» **About this exercise**: Return every line of the records that includes the string "Silent".

Dataset entries
◆ ◆ ◆ ◆ ◆ ◆ ◆
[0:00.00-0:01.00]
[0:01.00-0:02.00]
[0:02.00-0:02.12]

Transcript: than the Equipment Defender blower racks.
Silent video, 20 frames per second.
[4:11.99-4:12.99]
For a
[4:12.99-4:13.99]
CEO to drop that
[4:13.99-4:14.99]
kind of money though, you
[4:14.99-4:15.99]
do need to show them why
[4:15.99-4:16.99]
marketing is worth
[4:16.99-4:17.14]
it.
◆ ◆ ◆ ◆ ◆ ◆ ◆
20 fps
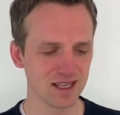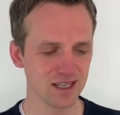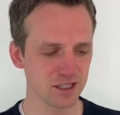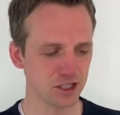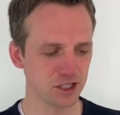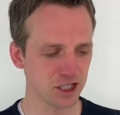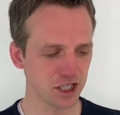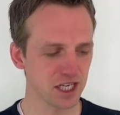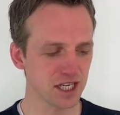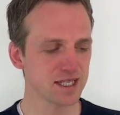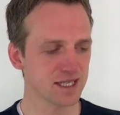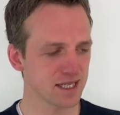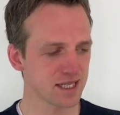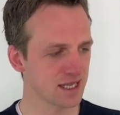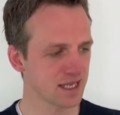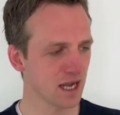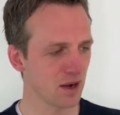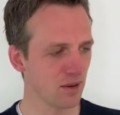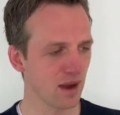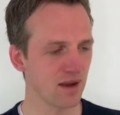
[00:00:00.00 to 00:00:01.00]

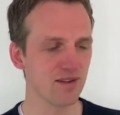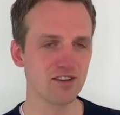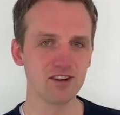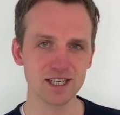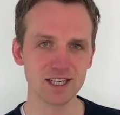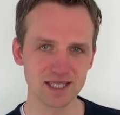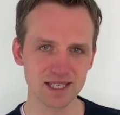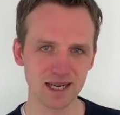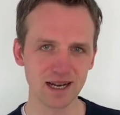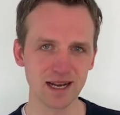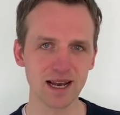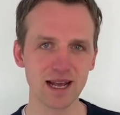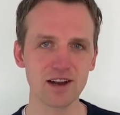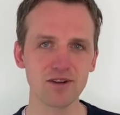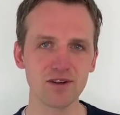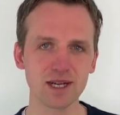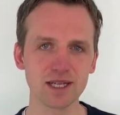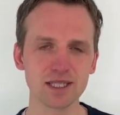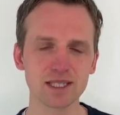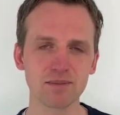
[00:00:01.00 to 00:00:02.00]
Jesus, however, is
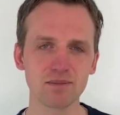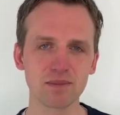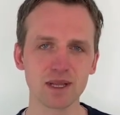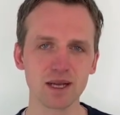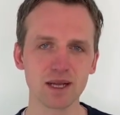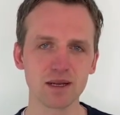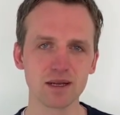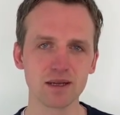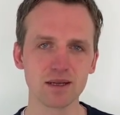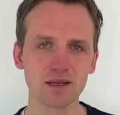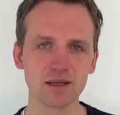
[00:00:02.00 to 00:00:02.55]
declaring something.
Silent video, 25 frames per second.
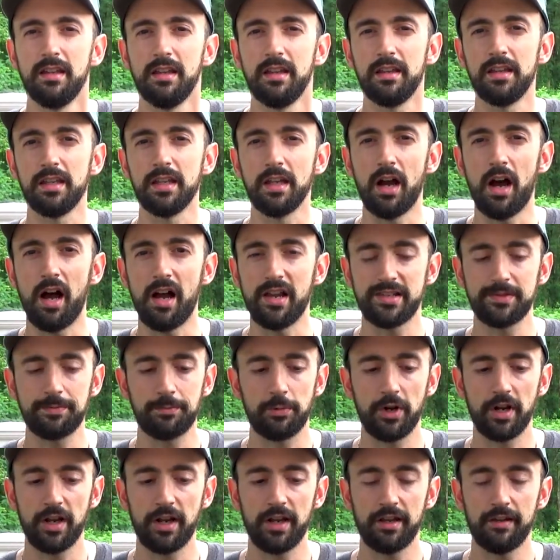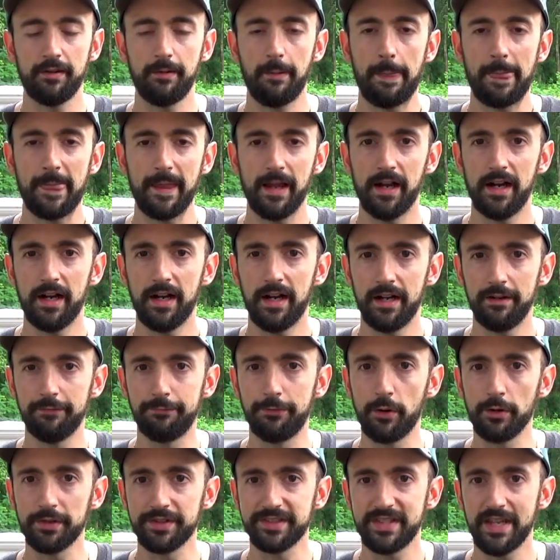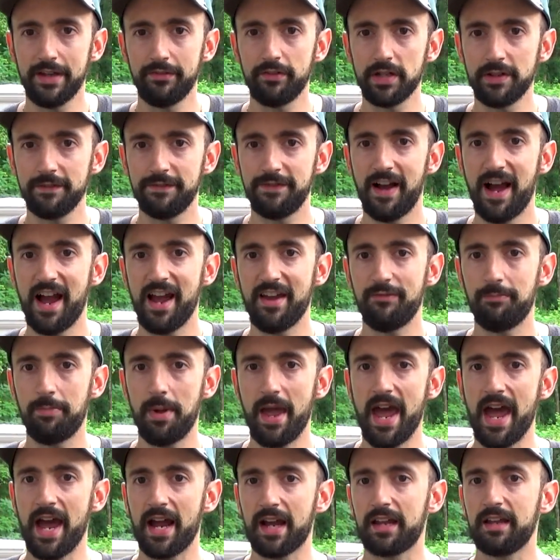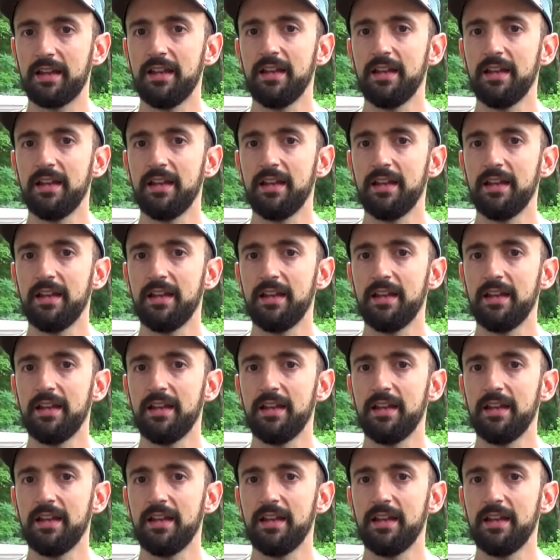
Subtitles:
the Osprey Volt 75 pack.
◆ ◆ ◆ ◆ ◆ ◆ ◆
» **Response to this task**:
Silent video, 20 frames per second.
Silent video, 25 frames per second.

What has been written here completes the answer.